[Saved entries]
- - -
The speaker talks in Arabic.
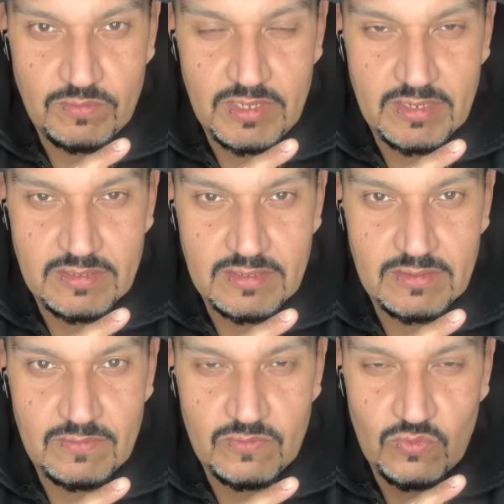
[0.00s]

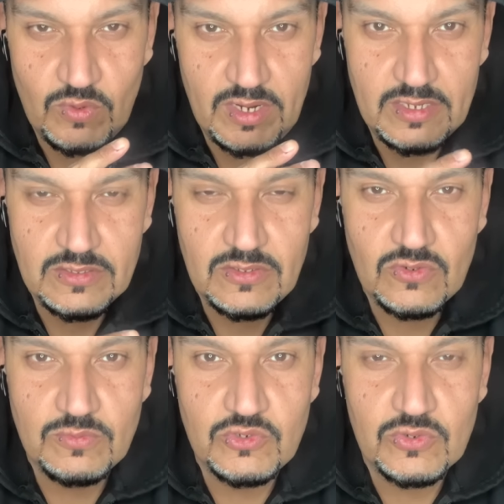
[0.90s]
درس ولا
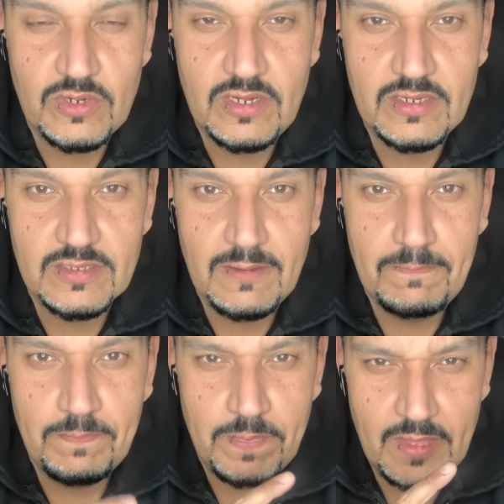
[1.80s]
هديكم شروحات
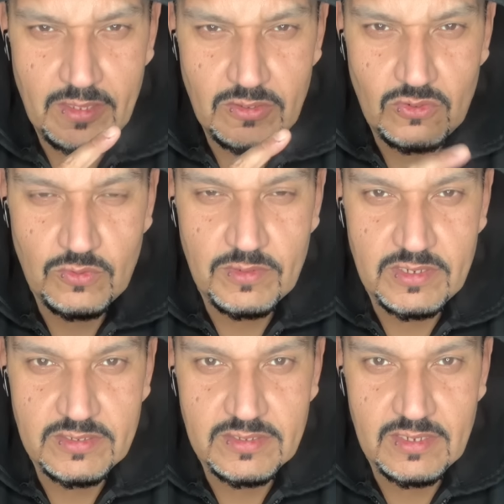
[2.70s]
هديكم
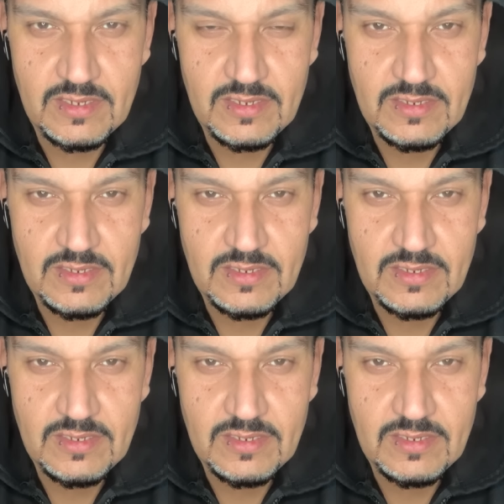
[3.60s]
قصة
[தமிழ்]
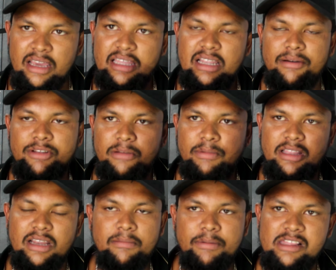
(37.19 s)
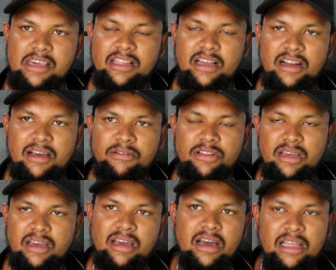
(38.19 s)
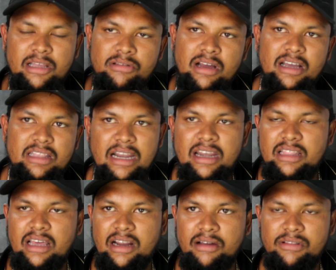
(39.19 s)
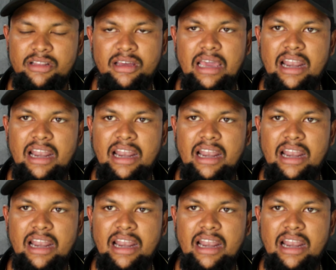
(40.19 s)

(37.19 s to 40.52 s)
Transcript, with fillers: இதில் வந்து பார்த்தீங்கன்னா பஞ்சாயத்து ஆளுங்க வந்து அதாவது அங்கே தண்ணி தரக்கு வந்து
- - -
*WHAT THE EXERCISE ASKS*. Once the pictures are set aside, repeat the remaining data word for word.

*EXPECTED ANSWER*.
The speaker talks in Arabic.
[0.00s]

[0.90s]
درس ولا
[1.80s]
هديكم شروحات
[2.70s]
هديكم
[3.60s]
قصة
[தமிழ்]
(37.19 s)
(38.19 s)
(39.19 s)
(40.19 s)

(37.19 s to 40.52 s)
Transcript, with fillers: இதில் வந்து பார்த்தீங்கன்னா பஞ்சாயத்து ஆளுங்க வந்து அதாவது அங்கே தண்ணி தரக்கு வந்து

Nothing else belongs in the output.